### Provided records

★ ★ ★ ★ ★

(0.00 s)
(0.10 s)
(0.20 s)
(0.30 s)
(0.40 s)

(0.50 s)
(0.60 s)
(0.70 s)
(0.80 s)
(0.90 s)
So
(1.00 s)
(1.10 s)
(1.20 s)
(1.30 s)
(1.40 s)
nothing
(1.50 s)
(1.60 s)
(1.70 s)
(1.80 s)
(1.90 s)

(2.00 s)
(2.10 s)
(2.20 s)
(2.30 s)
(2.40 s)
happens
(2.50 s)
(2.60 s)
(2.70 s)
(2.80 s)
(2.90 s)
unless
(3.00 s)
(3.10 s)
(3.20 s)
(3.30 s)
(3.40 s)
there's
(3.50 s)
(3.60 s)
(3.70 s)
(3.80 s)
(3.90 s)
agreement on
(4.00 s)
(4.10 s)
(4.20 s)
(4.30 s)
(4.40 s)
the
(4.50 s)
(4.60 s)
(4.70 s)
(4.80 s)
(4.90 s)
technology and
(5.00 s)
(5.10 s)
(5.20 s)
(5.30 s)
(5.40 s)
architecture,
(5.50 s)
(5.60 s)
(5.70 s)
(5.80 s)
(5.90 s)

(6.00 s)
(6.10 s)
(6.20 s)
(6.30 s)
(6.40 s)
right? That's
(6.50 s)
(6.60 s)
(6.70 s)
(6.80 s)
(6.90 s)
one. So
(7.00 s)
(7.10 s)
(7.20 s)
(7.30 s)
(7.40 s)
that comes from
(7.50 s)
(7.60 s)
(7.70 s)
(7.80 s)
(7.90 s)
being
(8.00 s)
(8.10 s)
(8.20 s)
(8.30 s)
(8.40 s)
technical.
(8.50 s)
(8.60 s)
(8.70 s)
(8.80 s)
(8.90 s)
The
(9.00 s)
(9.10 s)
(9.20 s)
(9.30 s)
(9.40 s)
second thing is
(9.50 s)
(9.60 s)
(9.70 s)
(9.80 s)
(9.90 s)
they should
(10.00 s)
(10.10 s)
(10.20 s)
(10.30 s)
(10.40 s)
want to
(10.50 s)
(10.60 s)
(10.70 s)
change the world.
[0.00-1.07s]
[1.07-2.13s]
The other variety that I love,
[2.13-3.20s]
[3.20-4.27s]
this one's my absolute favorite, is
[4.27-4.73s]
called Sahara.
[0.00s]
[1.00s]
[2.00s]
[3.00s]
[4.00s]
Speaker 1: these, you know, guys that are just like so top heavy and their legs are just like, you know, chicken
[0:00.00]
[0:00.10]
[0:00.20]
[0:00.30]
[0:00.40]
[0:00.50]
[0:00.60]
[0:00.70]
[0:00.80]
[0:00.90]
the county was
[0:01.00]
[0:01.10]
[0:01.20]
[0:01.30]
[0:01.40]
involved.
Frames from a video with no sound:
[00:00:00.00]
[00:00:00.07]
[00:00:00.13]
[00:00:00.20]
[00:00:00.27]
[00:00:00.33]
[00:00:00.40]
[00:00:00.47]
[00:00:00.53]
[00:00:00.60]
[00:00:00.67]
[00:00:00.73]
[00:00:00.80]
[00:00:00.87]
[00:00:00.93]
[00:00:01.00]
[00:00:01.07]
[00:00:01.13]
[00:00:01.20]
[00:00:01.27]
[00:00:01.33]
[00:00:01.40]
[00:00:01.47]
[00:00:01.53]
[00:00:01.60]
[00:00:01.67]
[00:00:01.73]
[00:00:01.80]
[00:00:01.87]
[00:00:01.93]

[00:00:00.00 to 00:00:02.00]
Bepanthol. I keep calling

★ ★ ★ ★ ★

### Aim of the exercise
Would you give the data above again, exactly as written?

### Solution for this task
(0.00 s)
(0.10 s)
(0.20 s)
(0.30 s)
(0.40 s)

(0.50 s)
(0.60 s)
(0.70 s)
(0.80 s)
(0.90 s)
So
(1.00 s)
(1.10 s)
(1.20 s)
(1.30 s)
(1.40 s)
nothing
(1.50 s)
(1.60 s)
(1.70 s)
(1.80 s)
(1.90 s)

(2.00 s)
(2.10 s)
(2.20 s)
(2.30 s)
(2.40 s)
happens
(2.50 s)
(2.60 s)
(2.70 s)
(2.80 s)
(2.90 s)
unless
(3.00 s)
(3.10 s)
(3.20 s)
(3.30 s)
(3.40 s)
there's
(3.50 s)
(3.60 s)
(3.70 s)
(3.80 s)
(3.90 s)
agreement on
(4.00 s)
(4.10 s)
(4.20 s)
(4.30 s)
(4.40 s)
the
(4.50 s)
(4.60 s)
(4.70 s)
(4.80 s)
(4.90 s)
technology and
(5.00 s)
(5.10 s)
(5.20 s)
(5.30 s)
(5.40 s)
architecture,
(5.50 s)
(5.60 s)
(5.70 s)
(5.80 s)
(5.90 s)

(6.00 s)
(6.10 s)
(6.20 s)
(6.30 s)
(6.40 s)
right? That's
(6.50 s)
(6.60 s)
(6.70 s)
(6.80 s)
(6.90 s)
one. So
(7.00 s)
(7.10 s)
(7.20 s)
(7.30 s)
(7.40 s)
that comes from
(7.50 s)
(7.60 s)
(7.70 s)
(7.80 s)
(7.90 s)
being
(8.00 s)
(8.10 s)
(8.20 s)
(8.30 s)
(8.40 s)
technical.
(8.50 s)
(8.60 s)
(8.70 s)
(8.80 s)
(8.90 s)
The
(9.00 s)
(9.10 s)
(9.20 s)
(9.30 s)
(9.40 s)
second thing is
(9.50 s)
(9.60 s)
(9.70 s)
(9.80 s)
(9.90 s)
they should
(10.00 s)
(10.10 s)
(10.20 s)
(10.30 s)
(10.40 s)
want to
(10.50 s)
(10.60 s)
(10.70 s)
change the world.
[0.00-1.07s]
[1.07-2.13s]
The other variety that I love,
[2.13-3.20s]
[3.20-4.27s]
this one's my absolute favorite, is
[4.27-4.73s]
called Sahara.
[0.00s]
[1.00s]
[2.00s]
[3.00s]
[4.00s]
Speaker 1: these, you know, guys that are just like so top heavy and their legs are just like, you know, chicken
[0:00.00]
[0:00.10]
[0:00.20]
[0:00.30]
[0:00.40]
[0:00.50]
[0:00.60]
[0:00.70]
[0:00.80]
[0:00.90]
the county was
[0:01.00]
[0:01.10]
[0:01.20]
[0:01.30]
[0:01.40]
involved.
Frames from a video with no sound:
[00:00:00.00]
[00:00:00.07]
[00:00:00.13]
[00:00:00.20]
[00:00:00.27]
[00:00:00.33]
[00:00:00.40]
[00:00:00.47]
[00:00:00.53]
[00:00:00.60]
[00:00:00.67]
[00:00:00.73]
[00:00:00.80]
[00:00:00.87]
[00:00:00.93]
[00:00:01.00]
[00:00:01.07]
[00:00:01.13]
[00:00:01.20]
[00:00:01.27]
[00:00:01.33]
[00:00:01.40]
[00:00:01.47]
[00:00:01.53]
[00:00:01.60]
[00:00:01.67]
[00:00:01.73]
[00:00:01.80]
[00:00:01.87]
[00:00:01.93]

[00:00:00.00 to 00:00:02.00]
Bepanthol. I keep calling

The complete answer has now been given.